Exportez les valeurs CT et copiez-les dans l’exemple de feuille de calcul de chargement. Pour le contrôle positif, vérifiez si au moins un puits témoin positif produit des valeurs CT comprises entre 22 et 28 pour les sondes P1 et N1. Alternativement, les puits d’échantillon positifs connus produisent des valeurs CT P1 et N1 inférieures à 33 sur les sondes P1 et N1.

Pour le contrôle négatif, vérifiez qu’il n’y a pas de valeurs CT N1 ou P1 dans l’un ou l’autre des deux puits témoins négatifs. Vérifiez que les valeurs CT ont des courbes d’amplification valides avant d’invalider la plaque. Si P1 produit un résultat de CT inférieur à 33, considérez le puits comme valide et procédez au résultat de N1. Si P1 produit un résultat de CT supérieur ou égal à 33 ou aucune valeur CT, considérez le puits comme non valide.

Si N1 produit un résultat de tomodensitométrie inférieur à 33, évaluez le puits comme oui. Si N1 ne produit pas de valeur CT, évaluez le puits comme non. Si N1 produit une valeur CT supérieure ou égale à 33, évaluez le puits comme aucune étoile.

Vérifiez que toutes les valeurs N1 CT sont associées à une courbe d’amplification réelle. Si une valeur CT pour N1 n’a pas de courbe d’amplification, le puits est no. Identifiez les échantillons répétés, étiquetez-les avec un numéro d’échantillon interne et un type d’échantillon et retournez-les au flux de travail de chargement.

Les images représentatives montrent la détection par PCR RTQ de l’ARN synthétique N1 ou SARS CoV-2 et de l’ADN synthétique P1 ou HSRPP30. Les courbes standard ont été tracées avec des écarts-types pour déterminer la plage de détection précise à l’aide de cette combinaison d’amorce de sonde. Les valeurs moyennes de CT obtenues dans les dilutions respectives ont été tracées par rapport à la quantité estimée d’ARN synthétique et d’ADN synthétique.

Dans les deux cas, les courbes linéaires ont montré de bons coefficients de corrélation sur un large éventail de concentrations de copies de gènes. Les valeurs de tomodensitométrie N1 obtenues à partir d’échantillons uniques à l’aide du robot et du chargement manuel de l’échantillon ont été transposées pour déterminer la variabilité entre le chargement manuel et le chargement du robot.

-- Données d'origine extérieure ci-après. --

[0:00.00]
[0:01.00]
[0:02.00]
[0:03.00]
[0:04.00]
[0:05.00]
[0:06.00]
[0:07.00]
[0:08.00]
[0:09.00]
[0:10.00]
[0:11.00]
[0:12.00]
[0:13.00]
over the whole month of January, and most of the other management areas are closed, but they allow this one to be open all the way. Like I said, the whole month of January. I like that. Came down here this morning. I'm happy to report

La relation linéaire entre les méthodes manuelles et automatisées a produit un coefficient de corrélation élevé indiquant que les deux méthodes sont fonctionnellement équivalentes.

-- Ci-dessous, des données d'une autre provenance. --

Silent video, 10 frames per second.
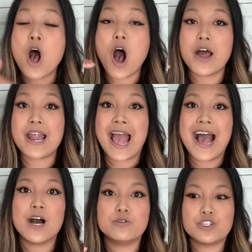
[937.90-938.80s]
on
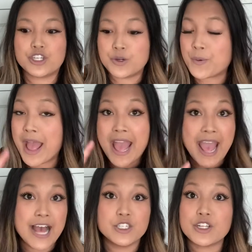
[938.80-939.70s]
how to
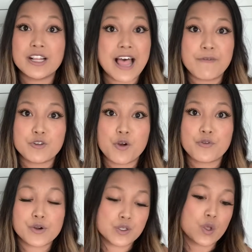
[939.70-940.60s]
handle the
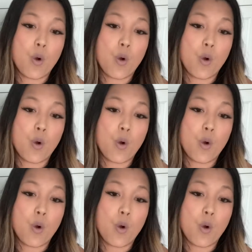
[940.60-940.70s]
leftovers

La variabilité intra-essai a également été déterminée à l’aide des valeurs CT N1 réplicatives transposées obtenues à partir du robot et du chargement manuel de l’échantillon. L’évaluation des méthodes de traitement thermique pour la réduction de la viscosité dans la salive est présentée ici. La salive négative du SRAS CoV-2 a été recueillie à partir d’une seule source et les aliquotes ont été traitées thermiquement pendant zéro minute, 30 minutes ou 60 minutes à 95 degrés Celsius.

Les valeurs de tomodensitométrie P1 à partir de répétitions techniques de chaque condition ont été tracées pour déterminer la variabilité entre les méthodes de traitement. Les méthodes de traitement thermique de 30 minutes et de 60 minutes ont produit une diminution significative de la variabilité de l’échantillon par rapport à l’absence de contrôle du traitement. Il n’y avait pas de différence significative entre les traitements de 30 minutes et de 60 minutes.

Par conséquent, la méthode de traitement thermique de 30 minutes a été mise en œuvre pour réduire le temps de traitement. Utilisez une technique aseptique appropriée pour minimiser la contamination des plaques d’essai, en particulier lors du chargement manuel des échantillons et des commandes. Évitez de croiser l’assiette avec vos mains ou vos manches.

Une fois les résultats cliniques produits, les échantillons peuvent être éliminés dans des déchets à risque biologique ou ils peuvent être conservés pour une analyse plus approfondie, comme le séquençage du génome entier pour déterminer des souches spécifiques. Cette technique permet des tests communautaires à grande échelle, ce qui nous permet d’étudier les effets de la couverture des tests et de la propagation non symptomatique du Covid 19.